Trwający od 10 lat proces gen. Wojciecha Jaruzelskiego ws. masakry robotników na Wybrzeżu musi rozpocząć się od nowa. Przyczyną jest śmierć ławnika. - Wniwecz poszły lata procesu - skomentował prokurator Bogdan Szegda. Ubolewanie wyraził też gen. Jaruzelski. - Chciałbym, żeby się skończył za mojego życia - stwierdził
- Bardzo się martwię, że ten proces nie może być kontynuowany, bo już stosunkowo niewiele zostało. Ja bym wreszcie chciał, żeby on się zakończył. Mam 88 lat i zależy mi na tym, żeby doczekać wyroku sądowego, bo wyrok medialny już się dawno dokonał. Myślę, że sąd głębiej w to wejdzie - powiedział gen. Jaruzelski. Dodał, że jest zaskoczony, że proces ma się zacząć od nowa i wyraził ubolewanie z powodu śmierci ławnika.

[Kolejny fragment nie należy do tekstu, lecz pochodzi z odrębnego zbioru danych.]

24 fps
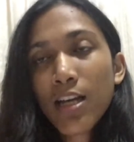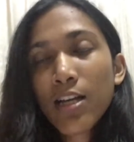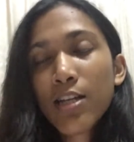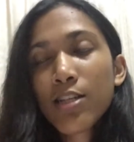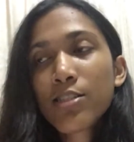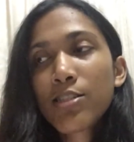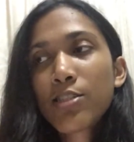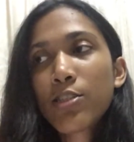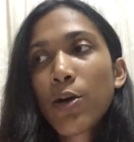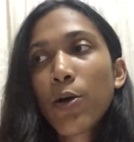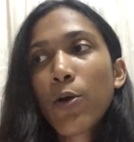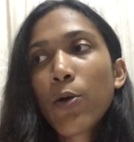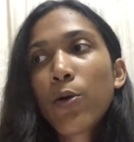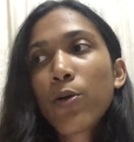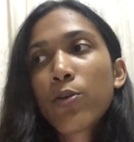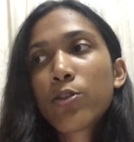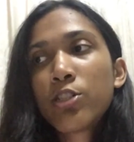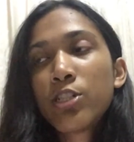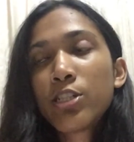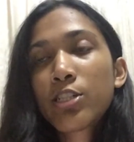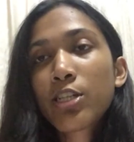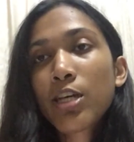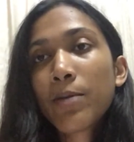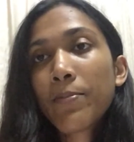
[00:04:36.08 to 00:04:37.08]
So
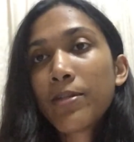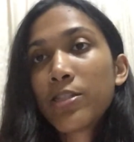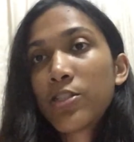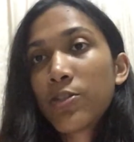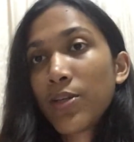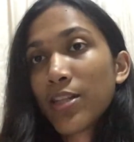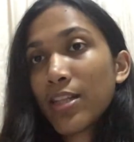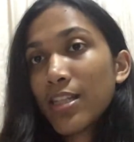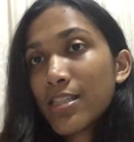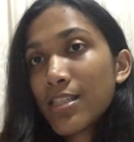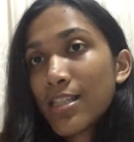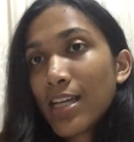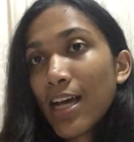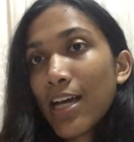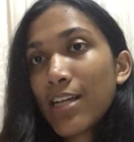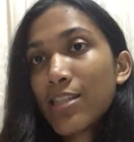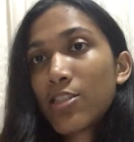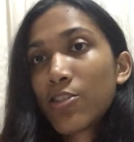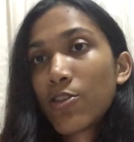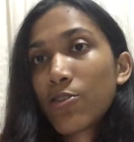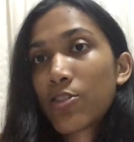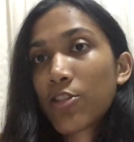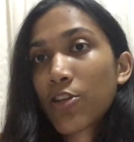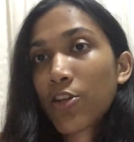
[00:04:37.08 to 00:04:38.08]
she's going to be doing this test
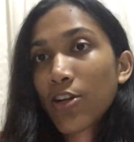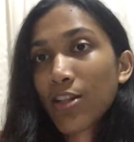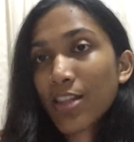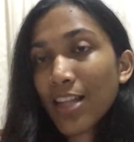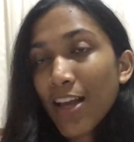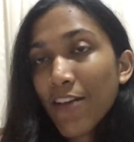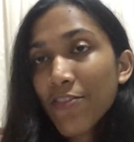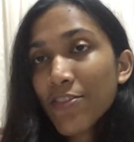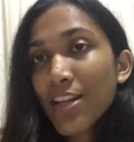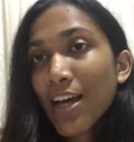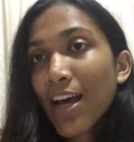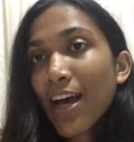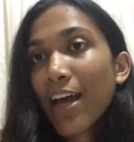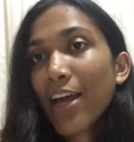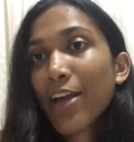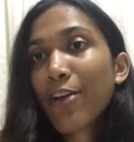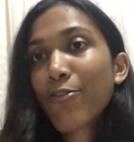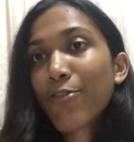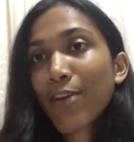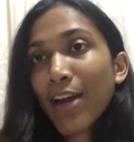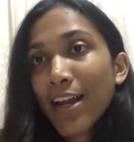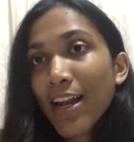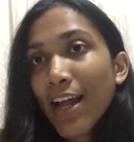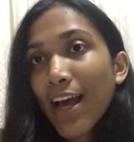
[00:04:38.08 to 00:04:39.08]
using her left eye,
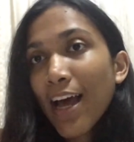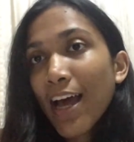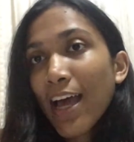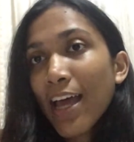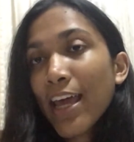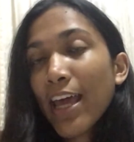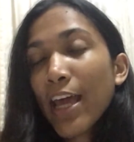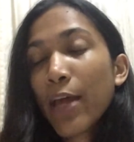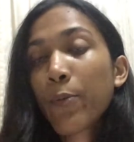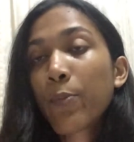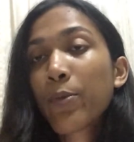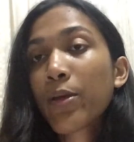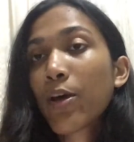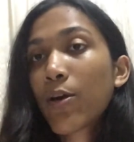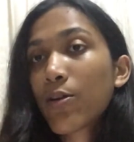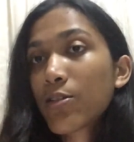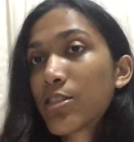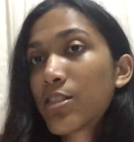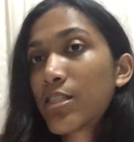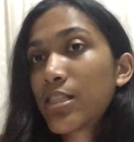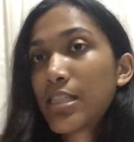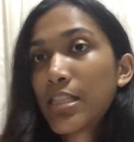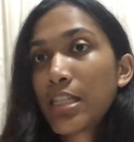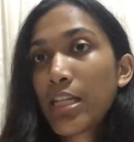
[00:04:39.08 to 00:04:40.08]
right eye, and we
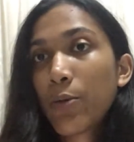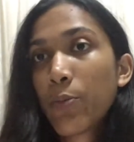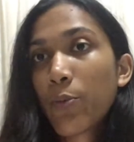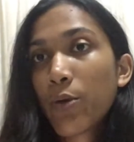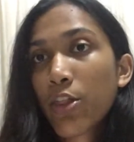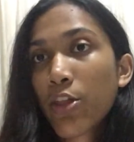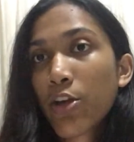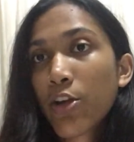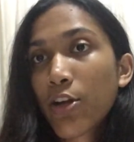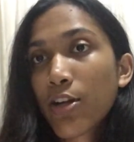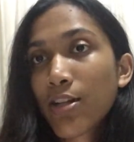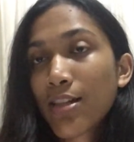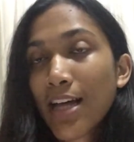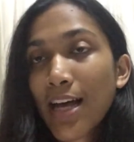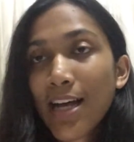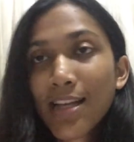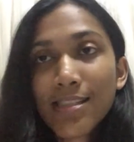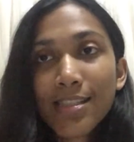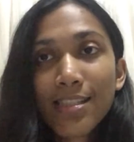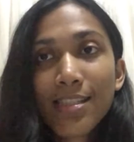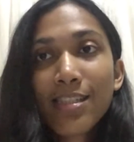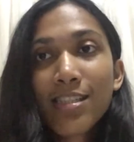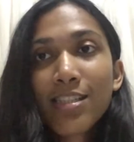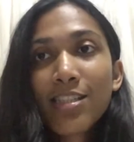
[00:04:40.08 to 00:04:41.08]
also did it with her
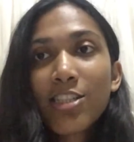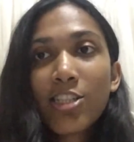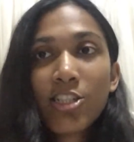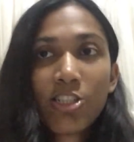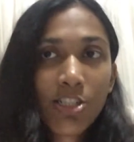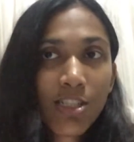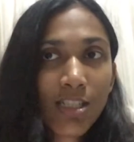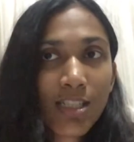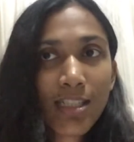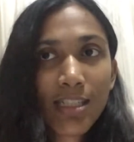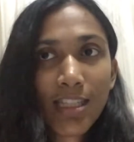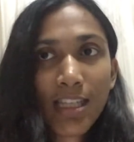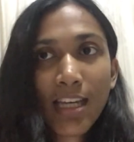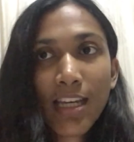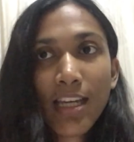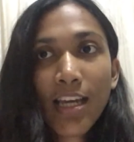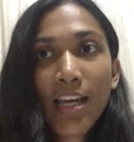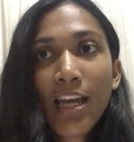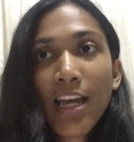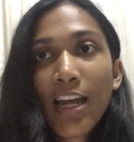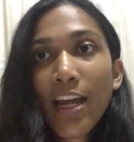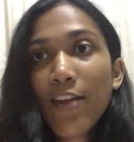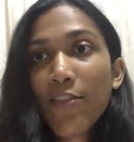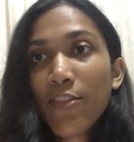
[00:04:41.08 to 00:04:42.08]
glasses just to see
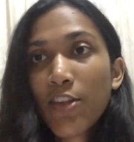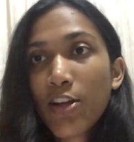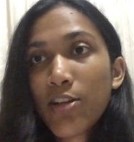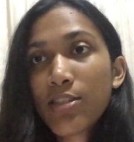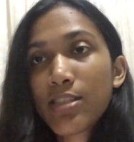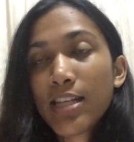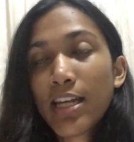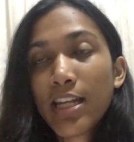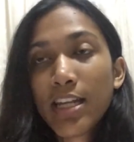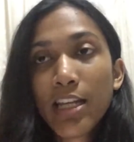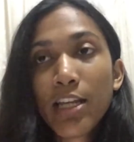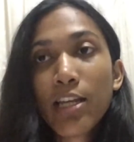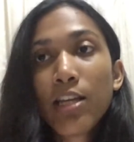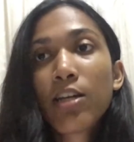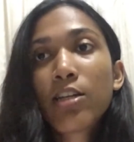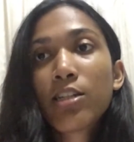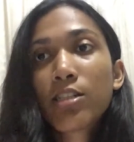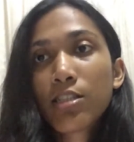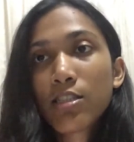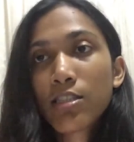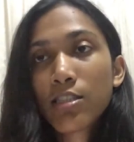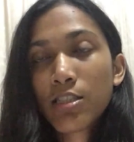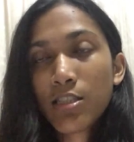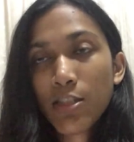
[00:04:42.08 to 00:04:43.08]
if there's any
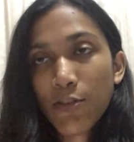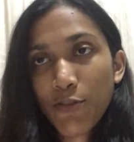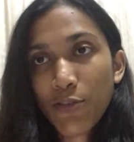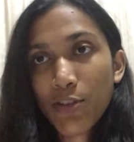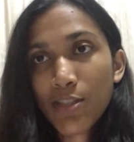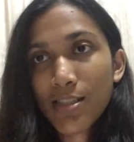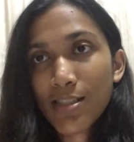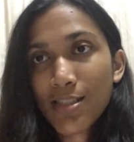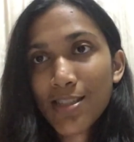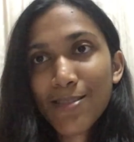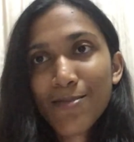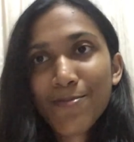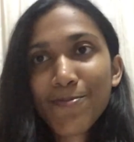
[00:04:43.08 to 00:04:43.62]
difference.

Broniący gen. Jaruzelskiego w tym procesie mec. Jan Borowicz powiedział, że informacja o konieczności ponownego rozpoczęcia procesu jest dla niego nowa i musi teraz odbyć konsultacje ze swoim klientem i innymi obrońcami. Zaznaczył, że po śmierci ławnika rozpoczęcie procesu od nowa jest koniecznością. - Taka jest procedura karna - podkreślił.
"To kompromitacja wymiaru sprawiedliwości"

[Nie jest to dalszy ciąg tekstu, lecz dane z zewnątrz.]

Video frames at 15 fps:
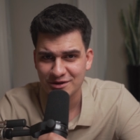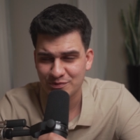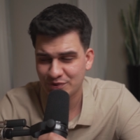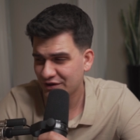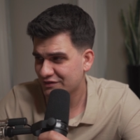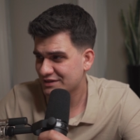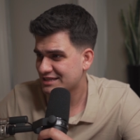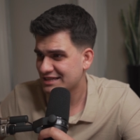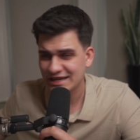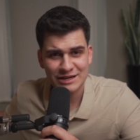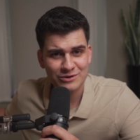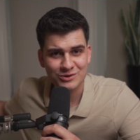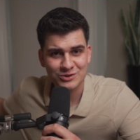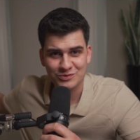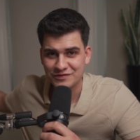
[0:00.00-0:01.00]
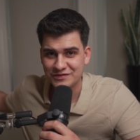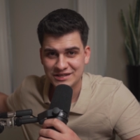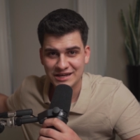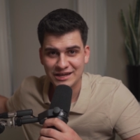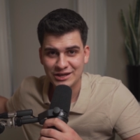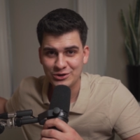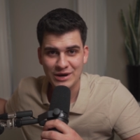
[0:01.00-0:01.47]
Previously, it would
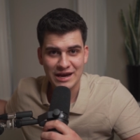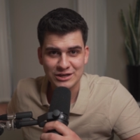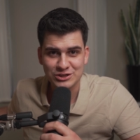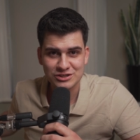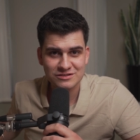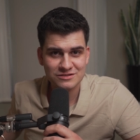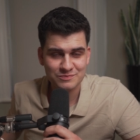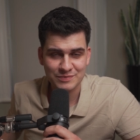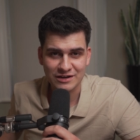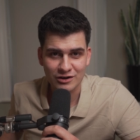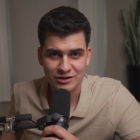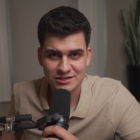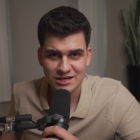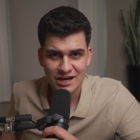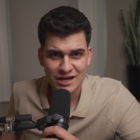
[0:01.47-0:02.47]
take you ages because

Oburzenie wyraził natomiast obrońca w procesie ws. Grudnia 1970 r., mec. Jerzy Krzywicki. - To kompromitacja wymiaru sprawiedliwości. Proces był od początku źle ustawiony. Wydaje mi się, że prokuratura wnosząc o wielką liczbę świadków, od razu nie chciała zakończyć sprawy w rozsądnym terminie - ocenił.

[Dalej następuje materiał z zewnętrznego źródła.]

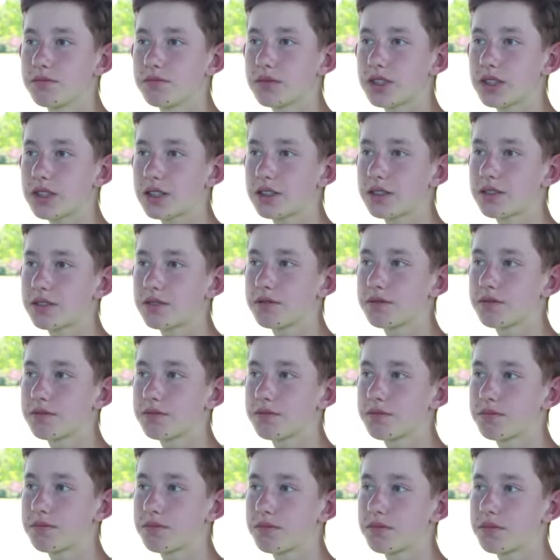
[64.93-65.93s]
like
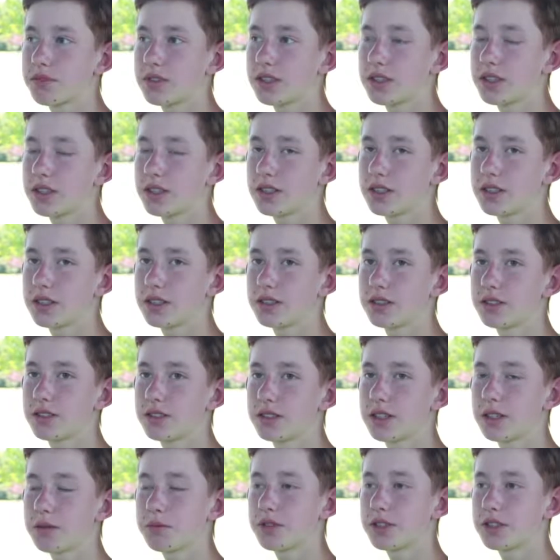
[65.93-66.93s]

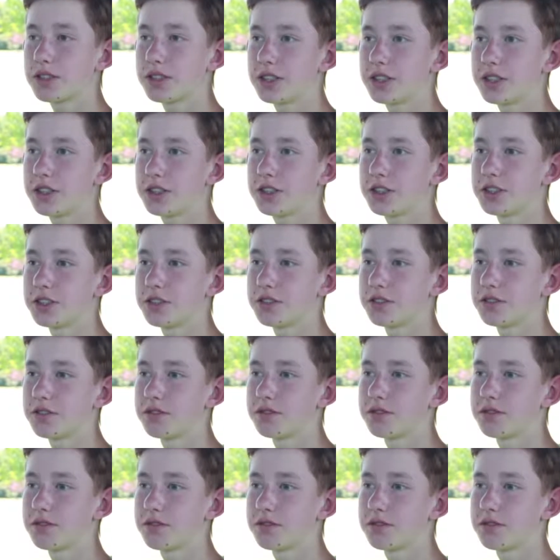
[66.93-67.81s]
stabilization,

Oskarżający gen. Wojciecha Jaruzelskiego i innych podsądnych prokurator Bogdan Szegda ocenił z kolei, że w ponownym procesie ws. Grudnia '70 r. prokuratura bardzo ograniczy materiał dowodowy, w tym liczbę świadków. W poprzednim procesie zeznawało ich ponad tysiąc; sąd w toku procesu nie zgodził się na ograniczenie ich liczby.
Nie wiadomo, ile potrwa nowy proces
Szegda wyraził też nadzieję, że "nadal możliwe jest wydanie wyroku w tej sprawie". Wcześniej prokuratura bez skutku wnosiła, by Sąd Okręgowy w Warszawie powołał zapasowego sędziego i zapasowego ławnika. Pytany, ile nowy proces mógłby potrwać, Szegda uznał za "wróżenie z fusów".
Wniwecz poszły lata procesu prokurator Bogdan Szegda
Informację o konieczości powtórzenia procesu jako pierwszy podał "Wprost", a potwierdził Maciej Gieros z biura prasowego Sądu Okręgowego w Warszawie. Poinformował też, że na 22 czerwca zwołano tzw. organizacyjne posiedzenie nowego składu sędziowskiego, który ma prowadzić proces od nowa.
10 lat procesu
Od listopada 2009 r. w tym trwającym od 10 lat procesie trwało tzw. zaliczanie materiału dowodowego - ostatnia czynność przed zamknięciem przewodu, mowami końcowymi stron i wyrokiem. Na wniosek obrony odczytywano niektóre dokumenty z akt sprawy. Ostatnie rozprawy w tym procesie odbyły się na przełomie stycznia i lutego.
Na ławie oskarżonych zasiadają: ówczesny szef MON, 87-letni dziś gen. Wojciech Jaruzelski, wicepremier PRL - 77-letni obecnie Stanisław Kociołek i trzej dowódcy jednostek wojska, tłumiących robotnicze protesty. Nie przyznają się do winy. Odpowiadają z wolnej stopy. Grozi im nawet dożywocie.